Concours de l'aménagement de la Rade de la ville de Genève

Rousseau 2.0
Jusqu’au milieu du XIXème siècle, l’île Rousseau est en position de promontoire par rapport au lac : elle fait face au paysage lacustre et offre un panorama exceptionnel sur la Rade. La construction du pont du Mont Blanc a fondamentalement modifié la situation de l’île, la coupant de la vue sur le paysage. Le projet « Jean-Jacques », en créant une nouvelle île qui vient compléter le chapelet d’îles existantes, permet de retrouver ce rapport au paysage lacustre, tel que le proposait l’île Rousseau dans sa position initiale.

Welcome to Geneva
C’est par cette nouvelle île que l’on arrive à Genève en bateau. Elle accueille le nouveau débarcadère principal, magnifiant ainsi la symbolique de la Rade comme porte d’entrée à Genève depuis le lac. En posant le pied sur l’île, en parfait équilibre entre rive gauche et rive droite, on accoste littéralement au milieu de Genève, embrasant d’un seuil coup d’œil le quai Gustave Ador, le Jardin Anglais, la cathédrale St-Pierre, la naissance du Rhône et le quai du Mont-Blanc.

Le lac aux Genevois et les quais aux piétons
La concentration des bateaux de la CGN à un endroit central permet de libérer les quais de la Rade de leurs débarcadères et de se les réapproprier.
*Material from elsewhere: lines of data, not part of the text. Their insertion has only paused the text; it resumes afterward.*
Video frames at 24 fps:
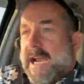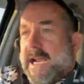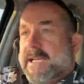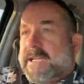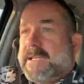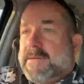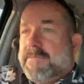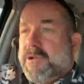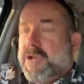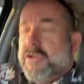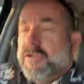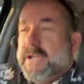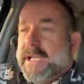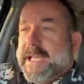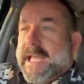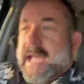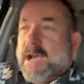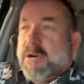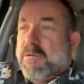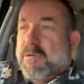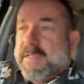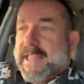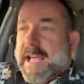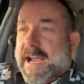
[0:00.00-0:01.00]
that I
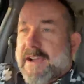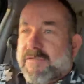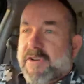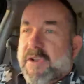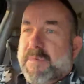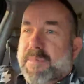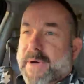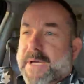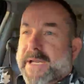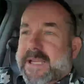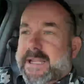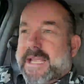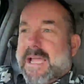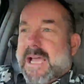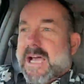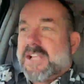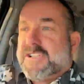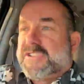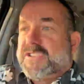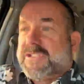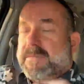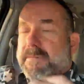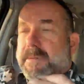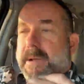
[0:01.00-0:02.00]
communicate with everybody
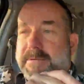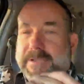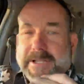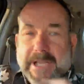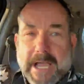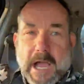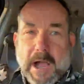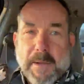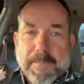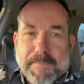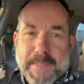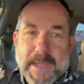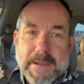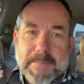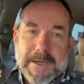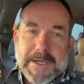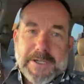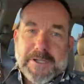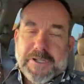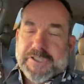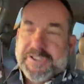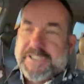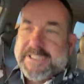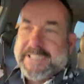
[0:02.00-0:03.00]
else to be able to help
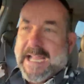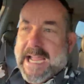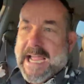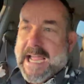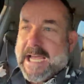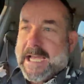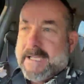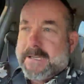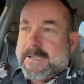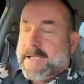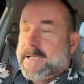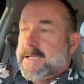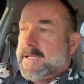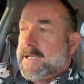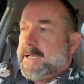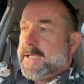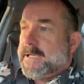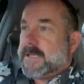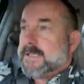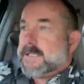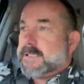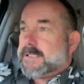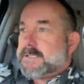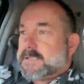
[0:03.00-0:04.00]
them understand
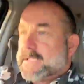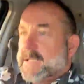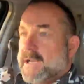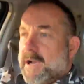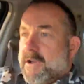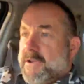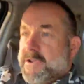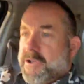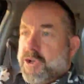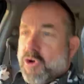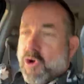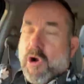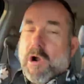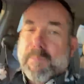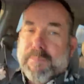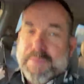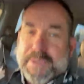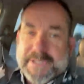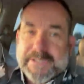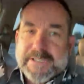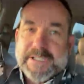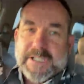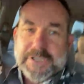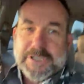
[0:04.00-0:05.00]
your
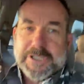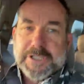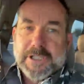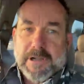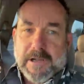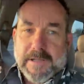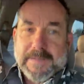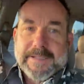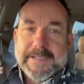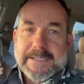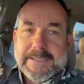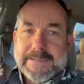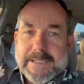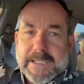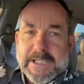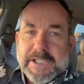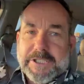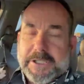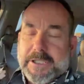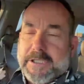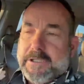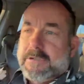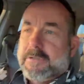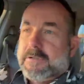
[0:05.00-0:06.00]
position on this
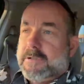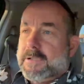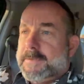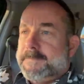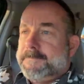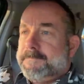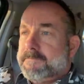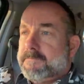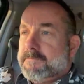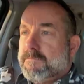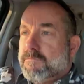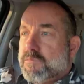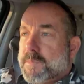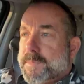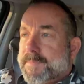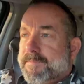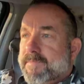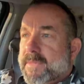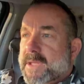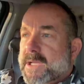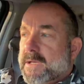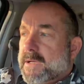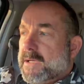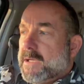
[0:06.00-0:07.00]
issue
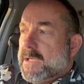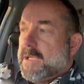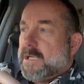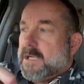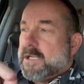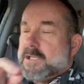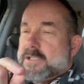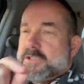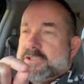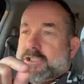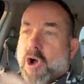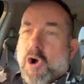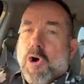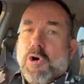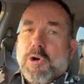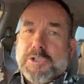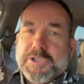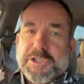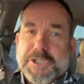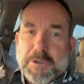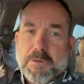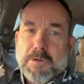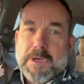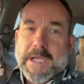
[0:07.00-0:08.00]
to
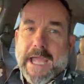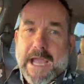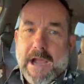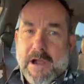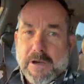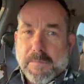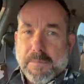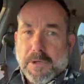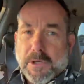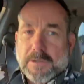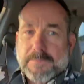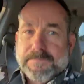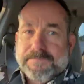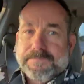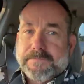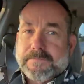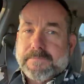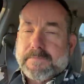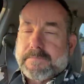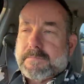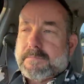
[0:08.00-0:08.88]
hold you accountable.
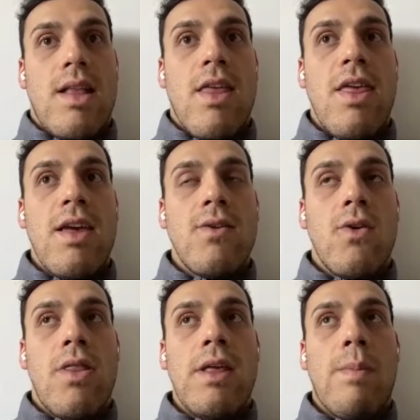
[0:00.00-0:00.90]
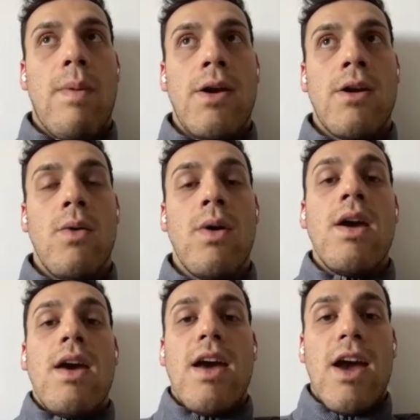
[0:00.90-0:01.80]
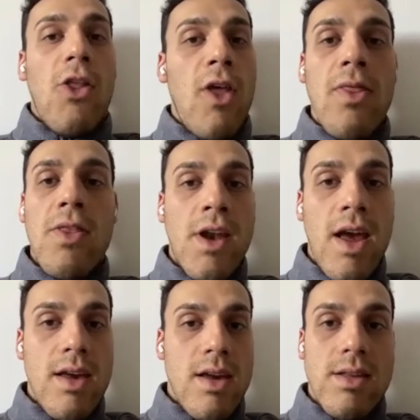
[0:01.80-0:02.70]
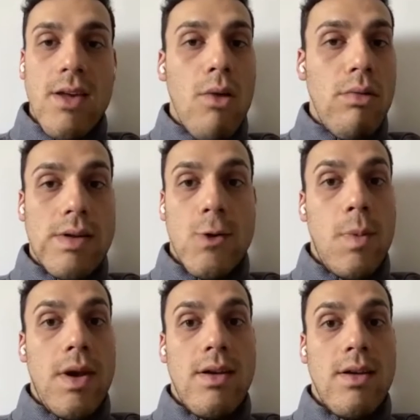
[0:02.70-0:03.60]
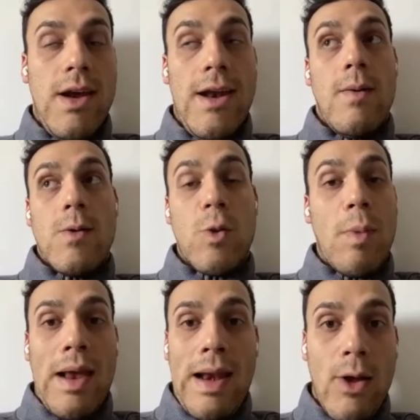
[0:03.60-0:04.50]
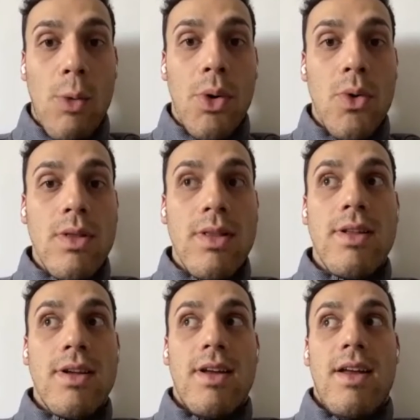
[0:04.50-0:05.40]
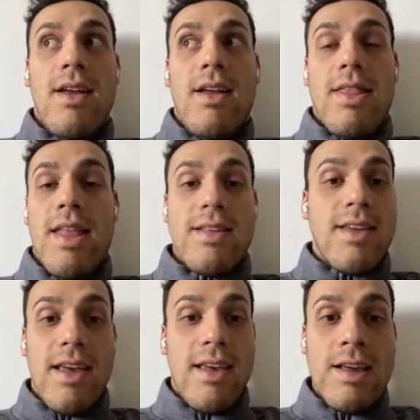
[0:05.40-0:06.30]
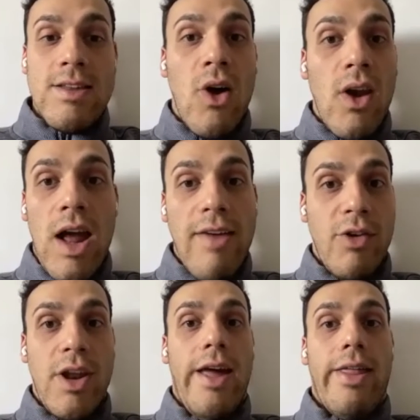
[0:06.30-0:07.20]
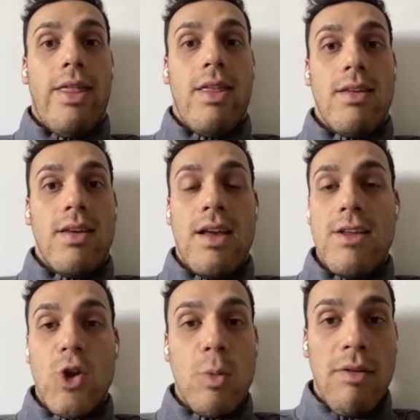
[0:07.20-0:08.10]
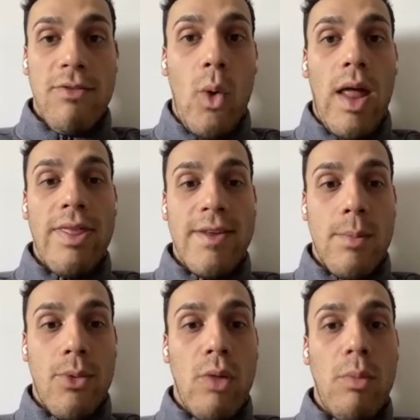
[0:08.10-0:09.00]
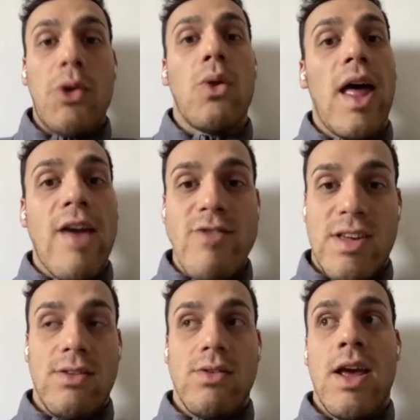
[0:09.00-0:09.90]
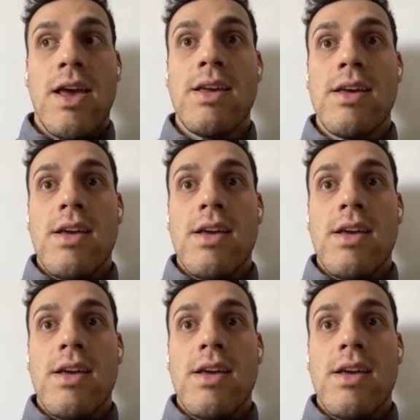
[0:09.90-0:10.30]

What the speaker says: And the thing is, you've got to think about, at the end of the day, it's only swimming, swimming in a little pool. That's it. It's not life or death. It's swimming 4 lengths in a pool. And we do that every single day.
Les rives du lac sont retravaillées dans le respect de leur patrimoine historique pour proposer des lieux de baignade et d’activités proches de l’eau, autour d’une promenade continue et variée.

La Rade paradis
La forme épurée de l’île, anneau de 140m de diamètre, dialogue dans la Rade avec les symboles et lieux identitaires de Genève : le jet d’eau, les bateaux Belle Epoque et les mouettes genevoises, la vue sur les Alpes et le Salève, les bains des Pâquis et le Jardin Anglais. La nouvelle île, connectée à la future passerelle de la Paix, offre aux genevois un accès direct et protégé à l’eau. Elle propose un lieu de baignade apaisé dans son centre et ses gradins incitent à la flânerie et à s’arrêter pour observer Genève depuis le lac.